Author: Tim Burgess
Institution: National College for School Leadership
Full reference: Research Associate Report
This study focuses on four successful but very different primary schools, each of which emphasises the importance of a creative curriculum. It explores the inspiration, introduction and development of the creative curriculum and what can be done by leaders to sustain the culture of creativity. Key messages and leadership lessons are drawn from the case studies for those wishing to develop a creative approach to the curriculum in their own schools.
The report observes that the concepts of excellence and enjoyment were brought together in these four schools with creativity seen as the catalyst for this. Children and staff reported ownership of the curriculum. Staff were given the freedom to develop and design learning activities that they considered would resonate with the child’s world. The leaders had given them the freedom to do this but it was not the freedom of anarchy, a ‘do what you like’ freedom that abdicates responsibility.

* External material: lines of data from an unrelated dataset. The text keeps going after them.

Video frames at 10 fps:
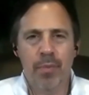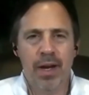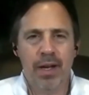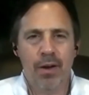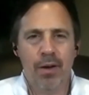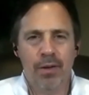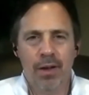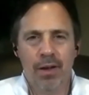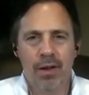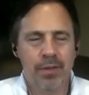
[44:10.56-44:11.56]
make.
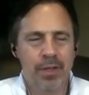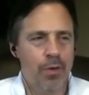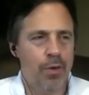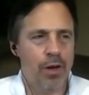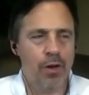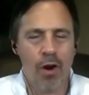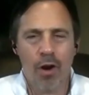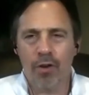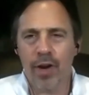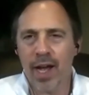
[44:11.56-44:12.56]
A
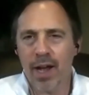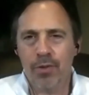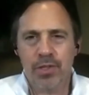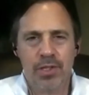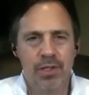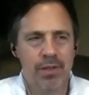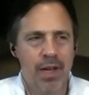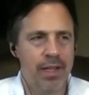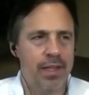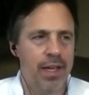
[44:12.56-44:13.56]
car, a house, and
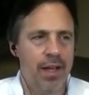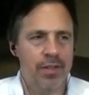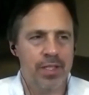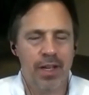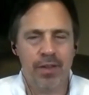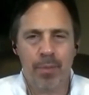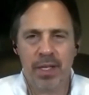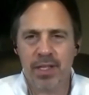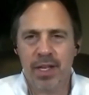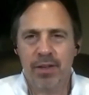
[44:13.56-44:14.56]
anything else. Yeah, I'm not
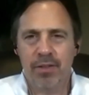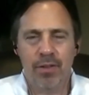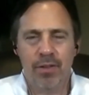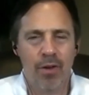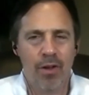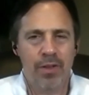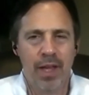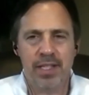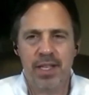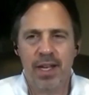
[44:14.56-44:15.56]
saying they're all
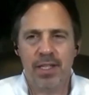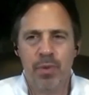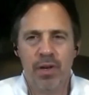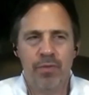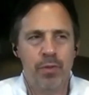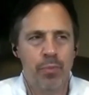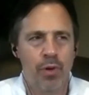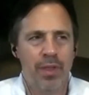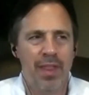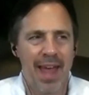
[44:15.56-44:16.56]
nice things, but if you
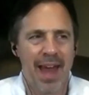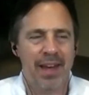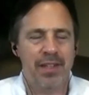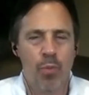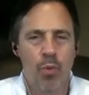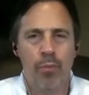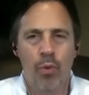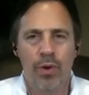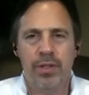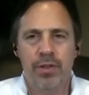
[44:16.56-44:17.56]
put that as more
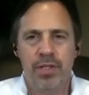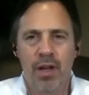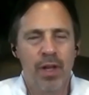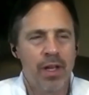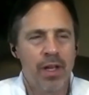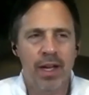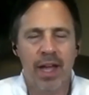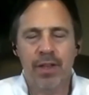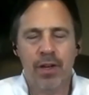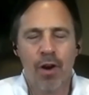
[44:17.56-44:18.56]
important than yourself,
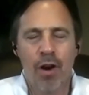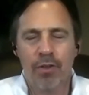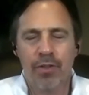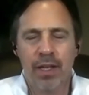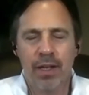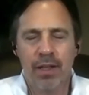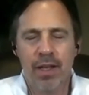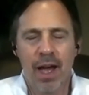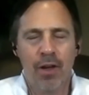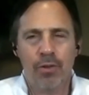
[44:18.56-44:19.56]
again, the car, the
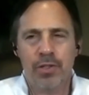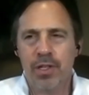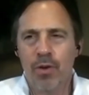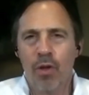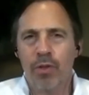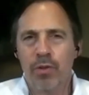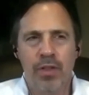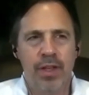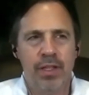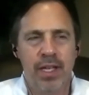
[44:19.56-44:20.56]
house, and all those
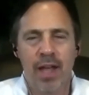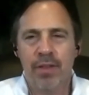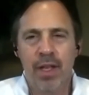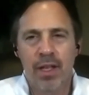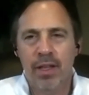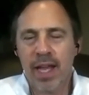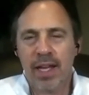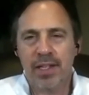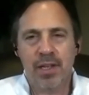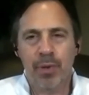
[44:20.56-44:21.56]
other things, again, they
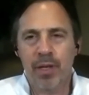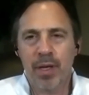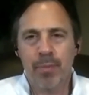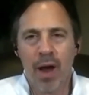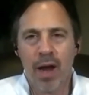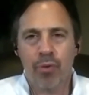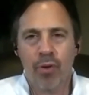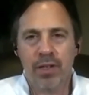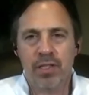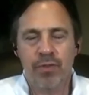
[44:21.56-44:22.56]
can simply be
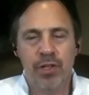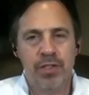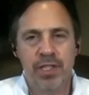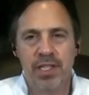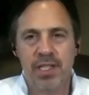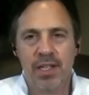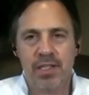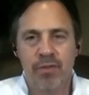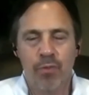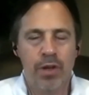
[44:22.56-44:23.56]
byproducts of your
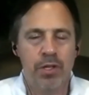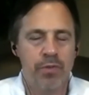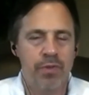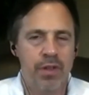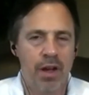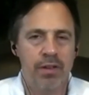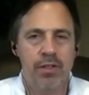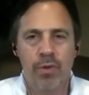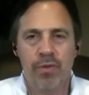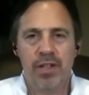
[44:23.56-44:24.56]
success, of what you've done
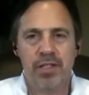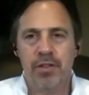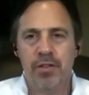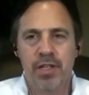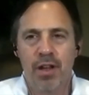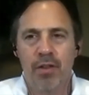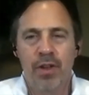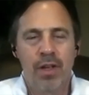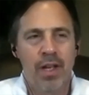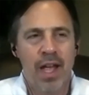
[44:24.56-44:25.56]
to invest in yourself.
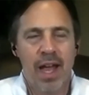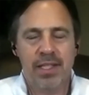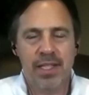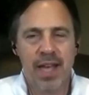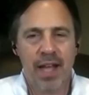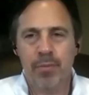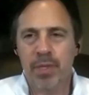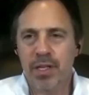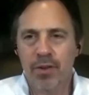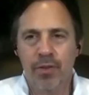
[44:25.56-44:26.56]
And it's not the
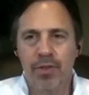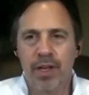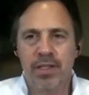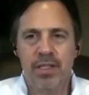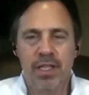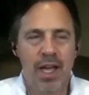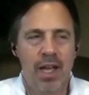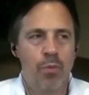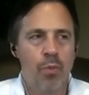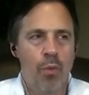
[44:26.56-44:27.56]
material things. It's,
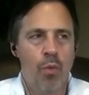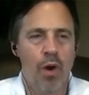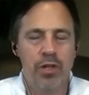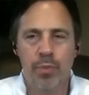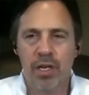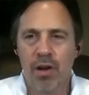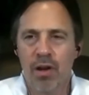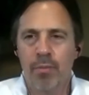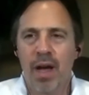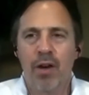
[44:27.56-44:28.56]
again, what you
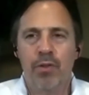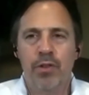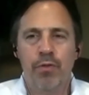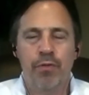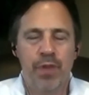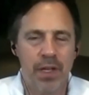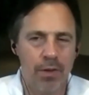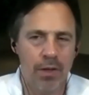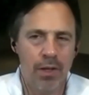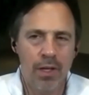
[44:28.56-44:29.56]
become, how you
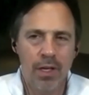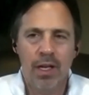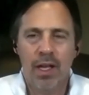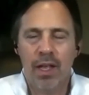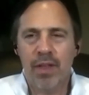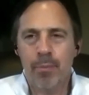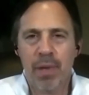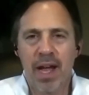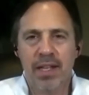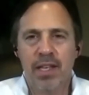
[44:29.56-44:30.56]
feel, and the
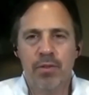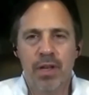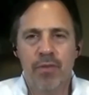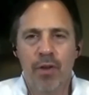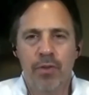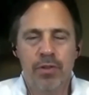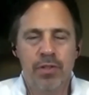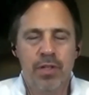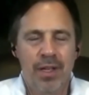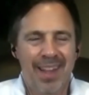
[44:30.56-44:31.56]
impact that you give others.
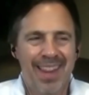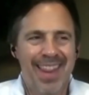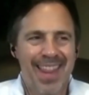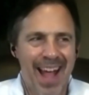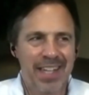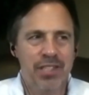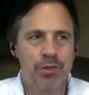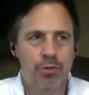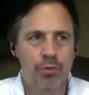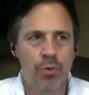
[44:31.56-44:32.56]
That's
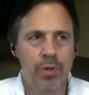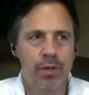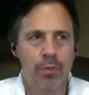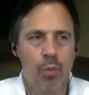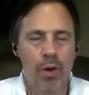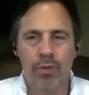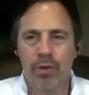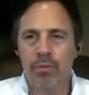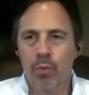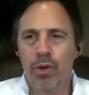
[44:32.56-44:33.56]
truly
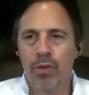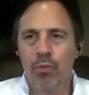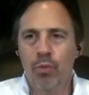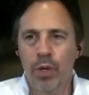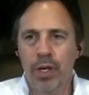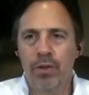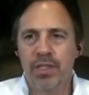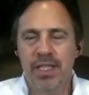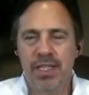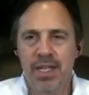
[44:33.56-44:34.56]
where the real
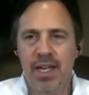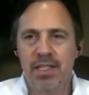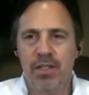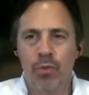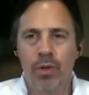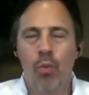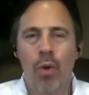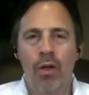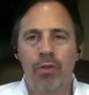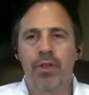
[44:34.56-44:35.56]
success and the real
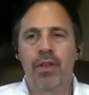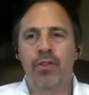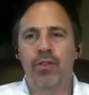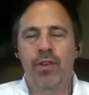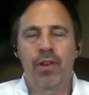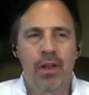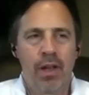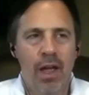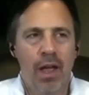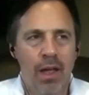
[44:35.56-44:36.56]
wealth is,
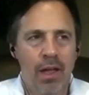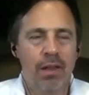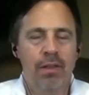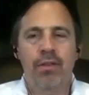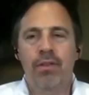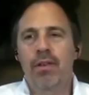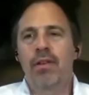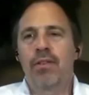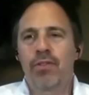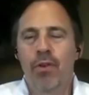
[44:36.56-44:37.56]
and
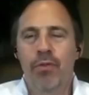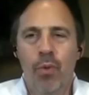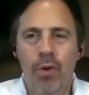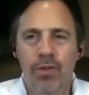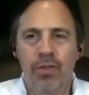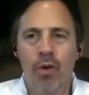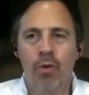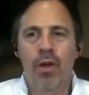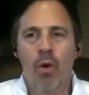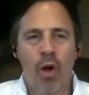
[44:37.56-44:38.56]
so forth.
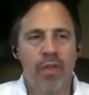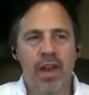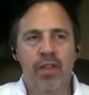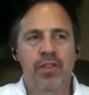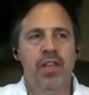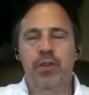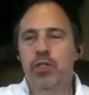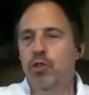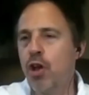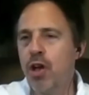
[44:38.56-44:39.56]
So all that other stuff is
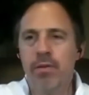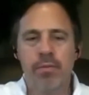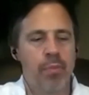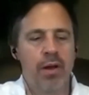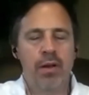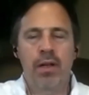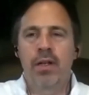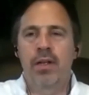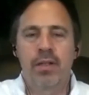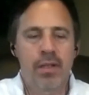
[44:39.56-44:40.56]
good, but
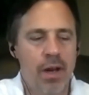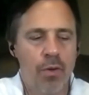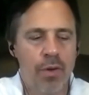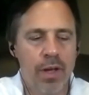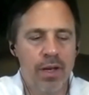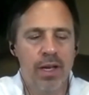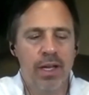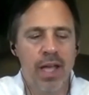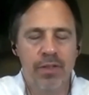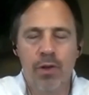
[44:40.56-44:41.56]

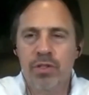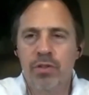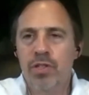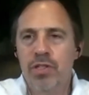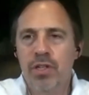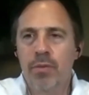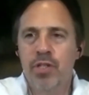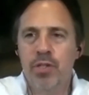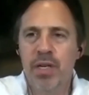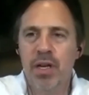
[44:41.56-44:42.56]
again, those are just going
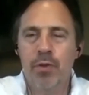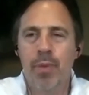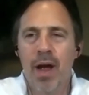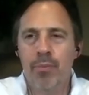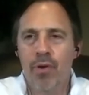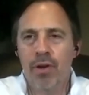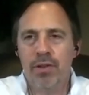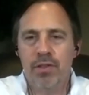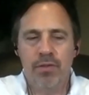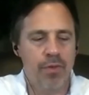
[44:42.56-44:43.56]
to be other
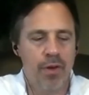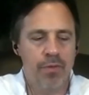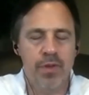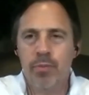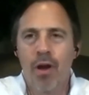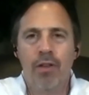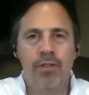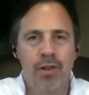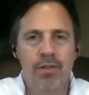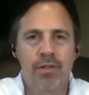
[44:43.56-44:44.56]
byproducts of this process.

The leaders in these schools had an understanding that creativity flourishes when it is free from fear and set in the context of a school community. They had provided a structure that encouraged and celebrated creativity and teamwork and enabled children and staff to express themselves in an individual way and develop the skills to do that more confidently and effectively.
The author discusses the meaning of ‘creativity’ in an educational context and proposes a working definition arrived at through a review of literature; interviews and discussions with workers in the sector and attendance at a Creative Partnerships conference. He reports on case studies at four schools using a qualitative research approach, encompassing classroom observation interviews and discussion with headteachers, staff, children and governors.